Dataset entries:
Segment Open

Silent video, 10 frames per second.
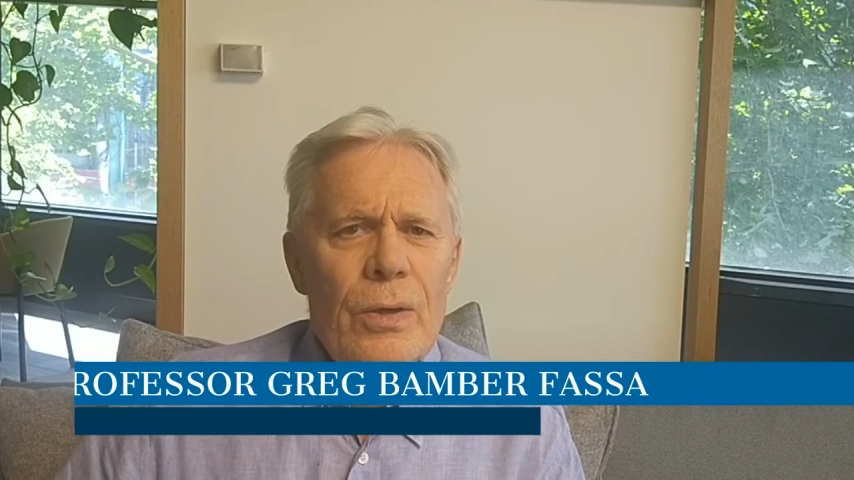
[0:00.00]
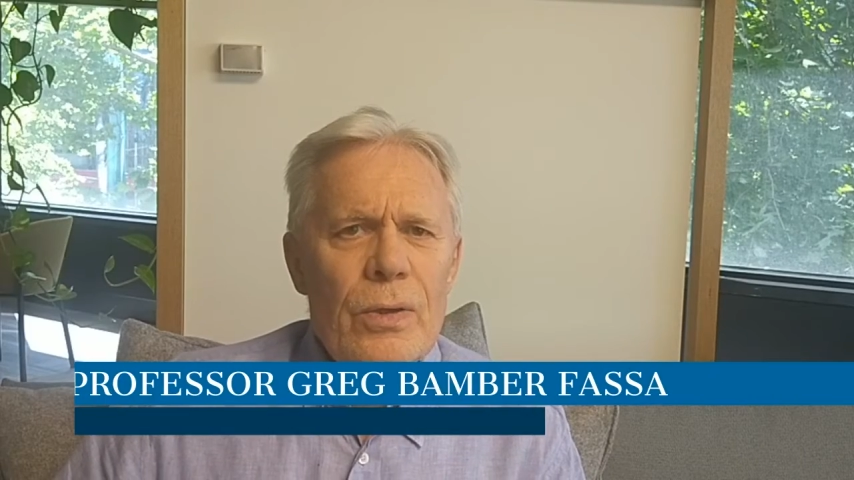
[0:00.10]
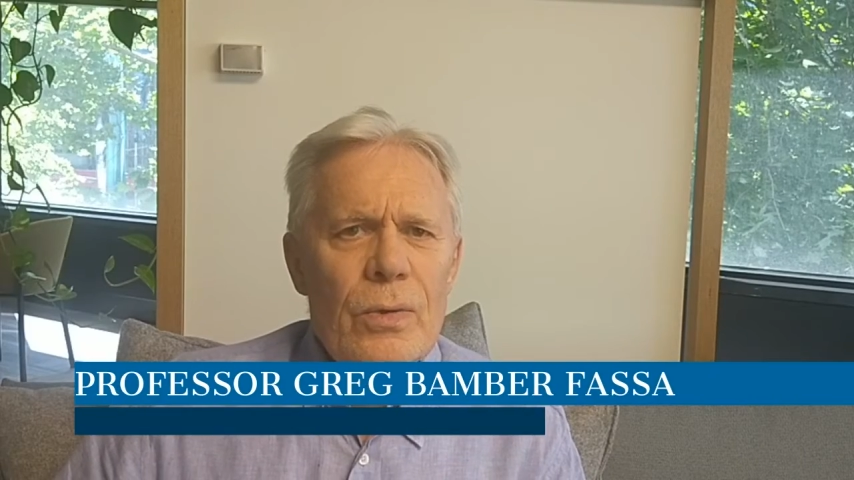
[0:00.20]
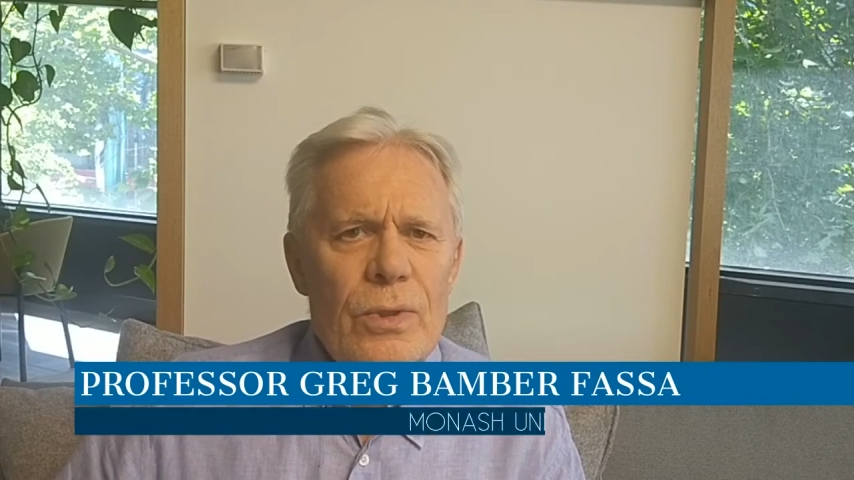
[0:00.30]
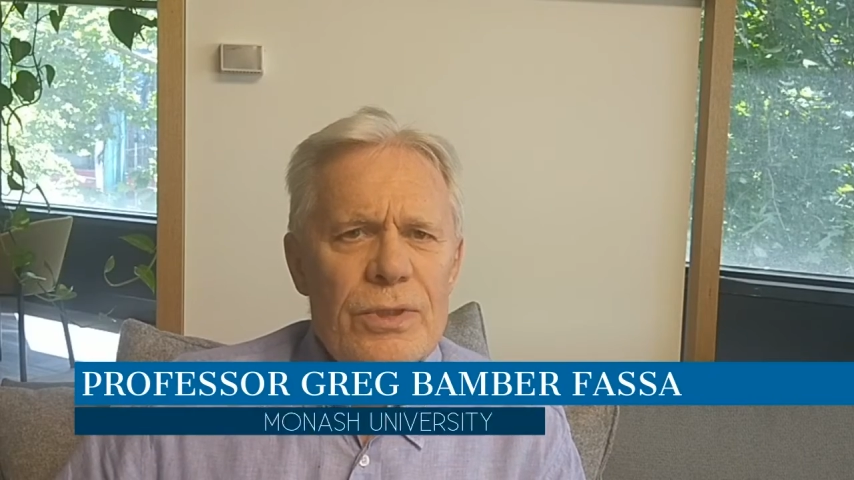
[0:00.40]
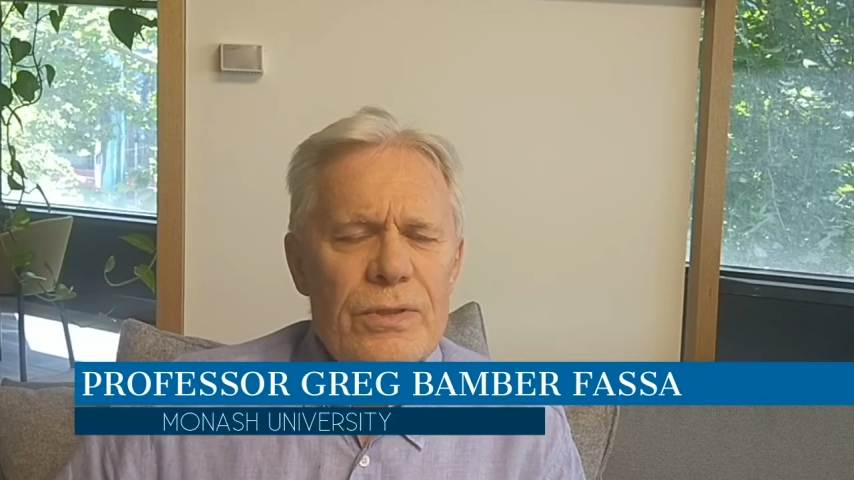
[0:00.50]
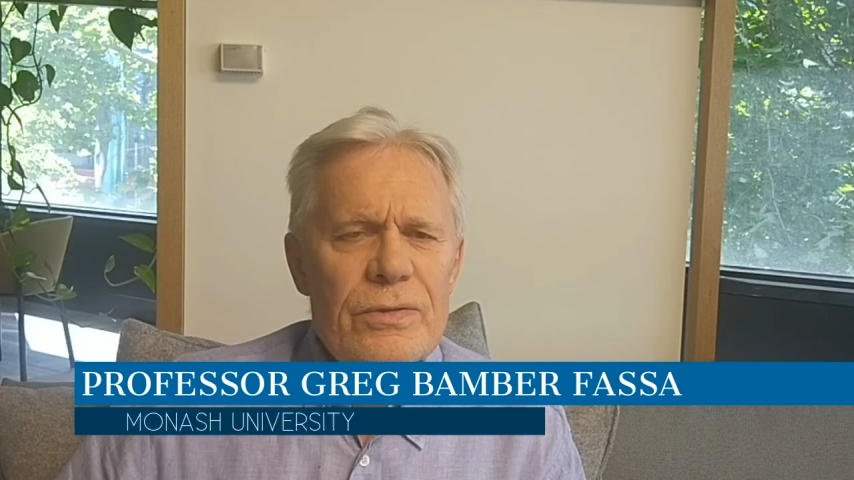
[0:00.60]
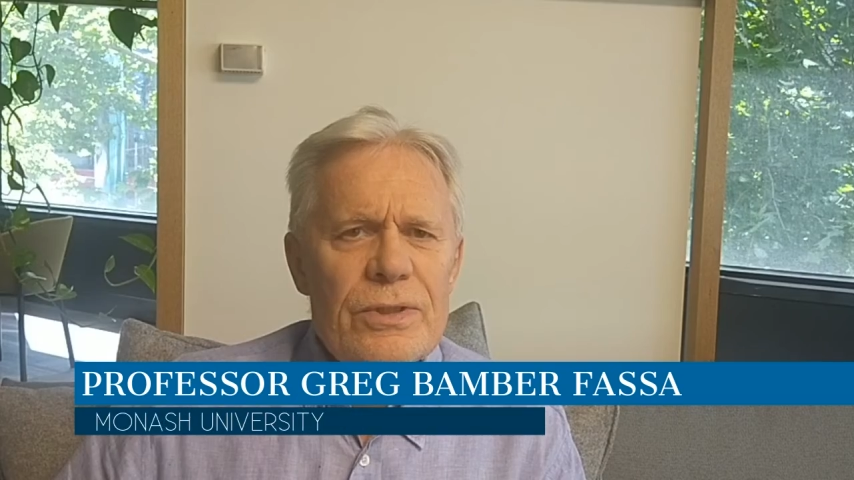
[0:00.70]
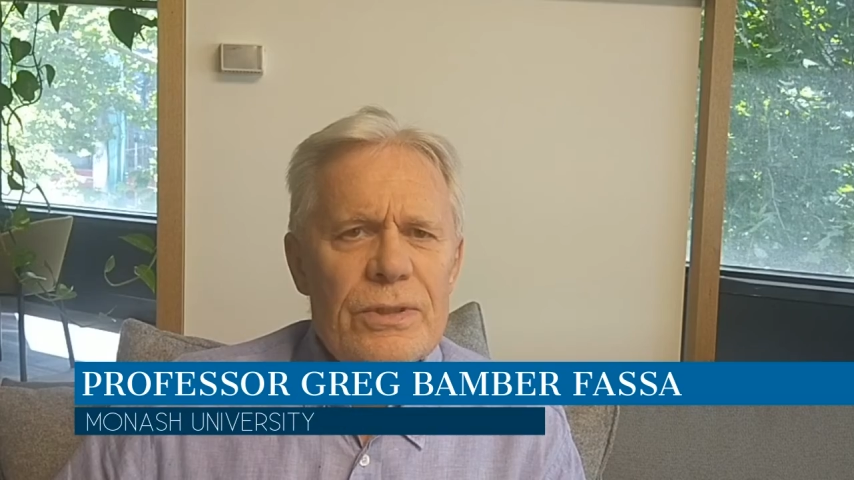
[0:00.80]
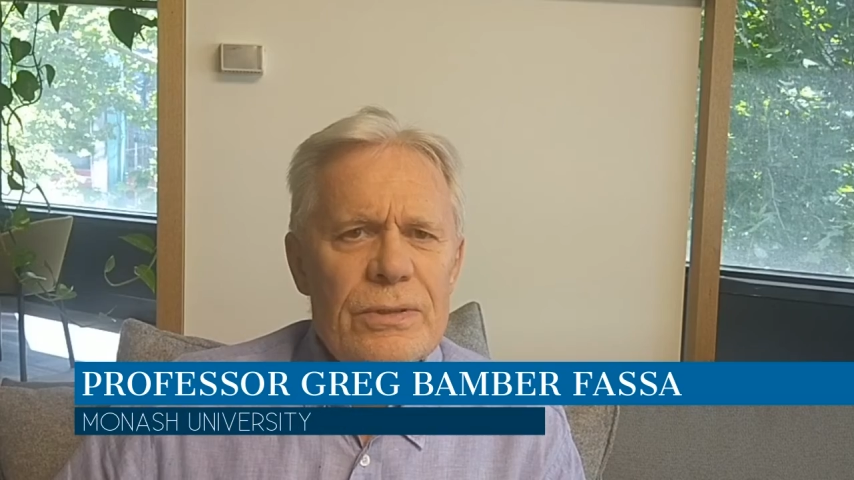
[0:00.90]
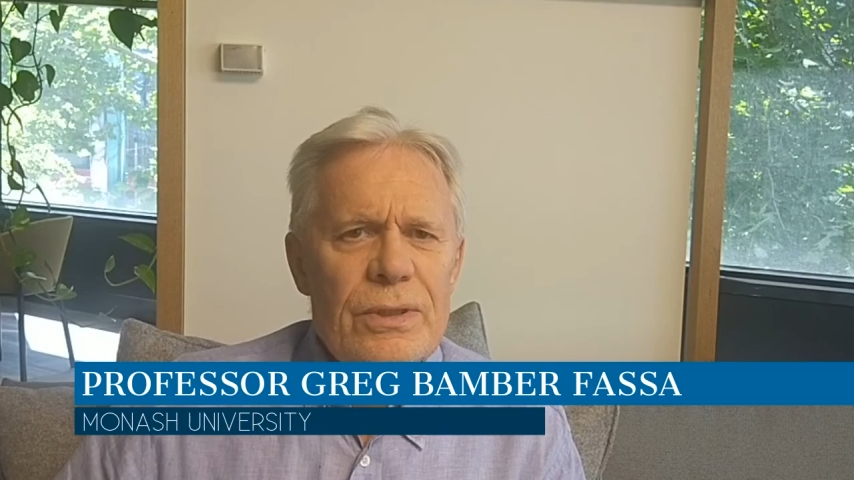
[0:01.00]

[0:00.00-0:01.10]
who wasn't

Segment Closed

Every record should come back exactly as it is, though none of the pictures should.

TASK RESPONSE:
Silent video, 10 frames per second.
[0:00.00]
[0:00.10]
[0:00.20]
[0:00.30]
[0:00.40]
[0:00.50]
[0:00.60]
[0:00.70]
[0:00.80]
[0:00.90]
[0:01.00]

[0:00.00-0:01.10]
who wasn't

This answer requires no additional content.